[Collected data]
:::::
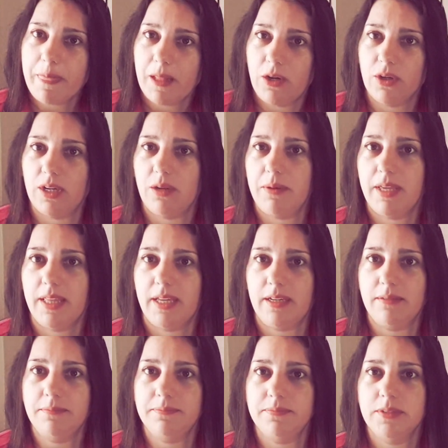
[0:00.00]
lo que le voy a
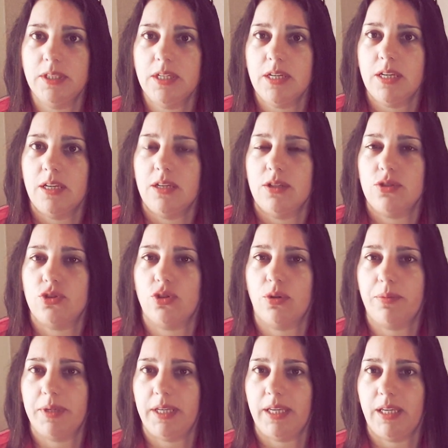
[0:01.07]
dar
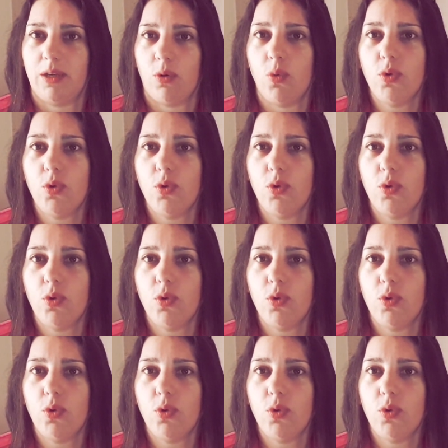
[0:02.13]
sobre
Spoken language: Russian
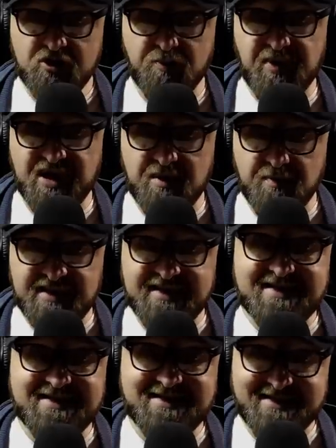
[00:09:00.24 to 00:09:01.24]
то
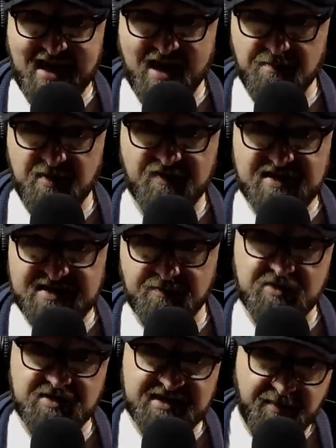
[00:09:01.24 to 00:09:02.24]
перемены сами возьмут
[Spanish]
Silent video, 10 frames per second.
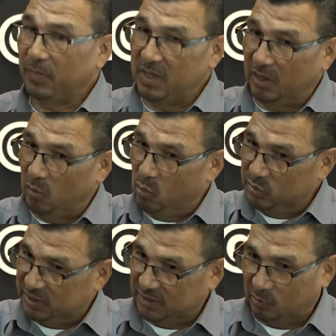Llegó,
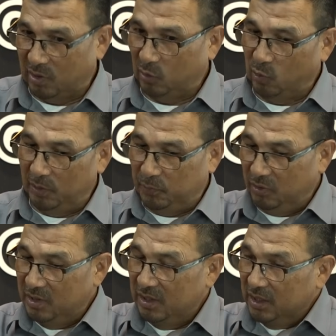se acercó al cuerpo
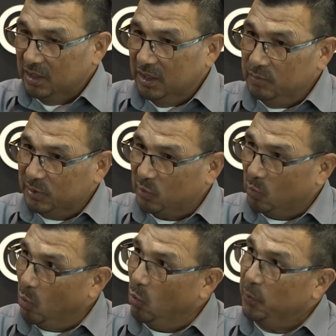y me
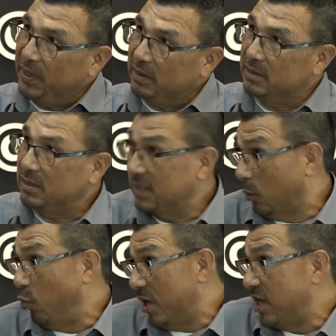tocó los pies, y
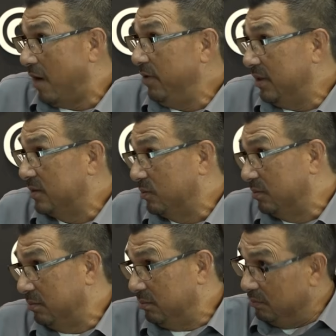sacó una llave de su
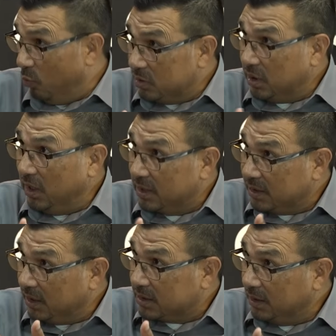bolsa y le
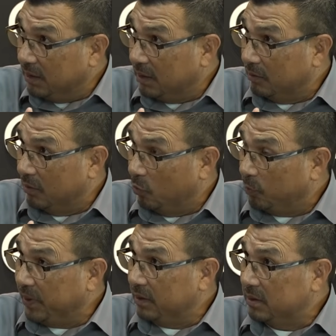hacía así en los
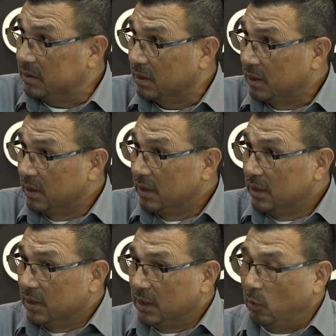pies,
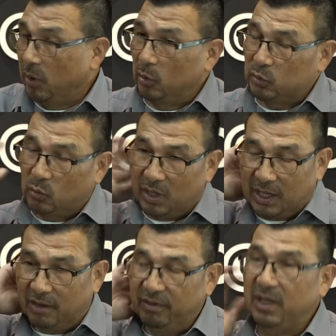Y luego tocó la
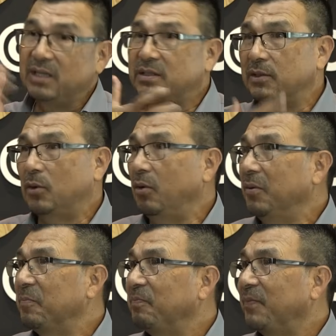cabeza. Su y
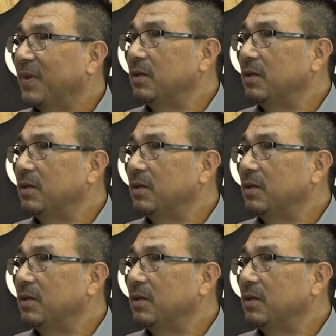mamá ahí.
:::::
Please return the entries above exactly as they appear, but without the pictures.

[TASK RESPONSE]
[0:00.00]
lo que le voy a
[0:01.07]
dar
[0:02.13]
sobre
Spoken language: Russian
[00:09:00.24 to 00:09:01.24]
то
[00:09:01.24 to 00:09:02.24]
перемены сами возьмут
[Spanish]
Silent video, 10 frames per second.
Llegó,
se acercó al cuerpo
y me
tocó los pies, y
sacó una llave de su
bolsa y le
hacía así en los
pies,
Y luego tocó la
cabeza. Su y
mamá ahí.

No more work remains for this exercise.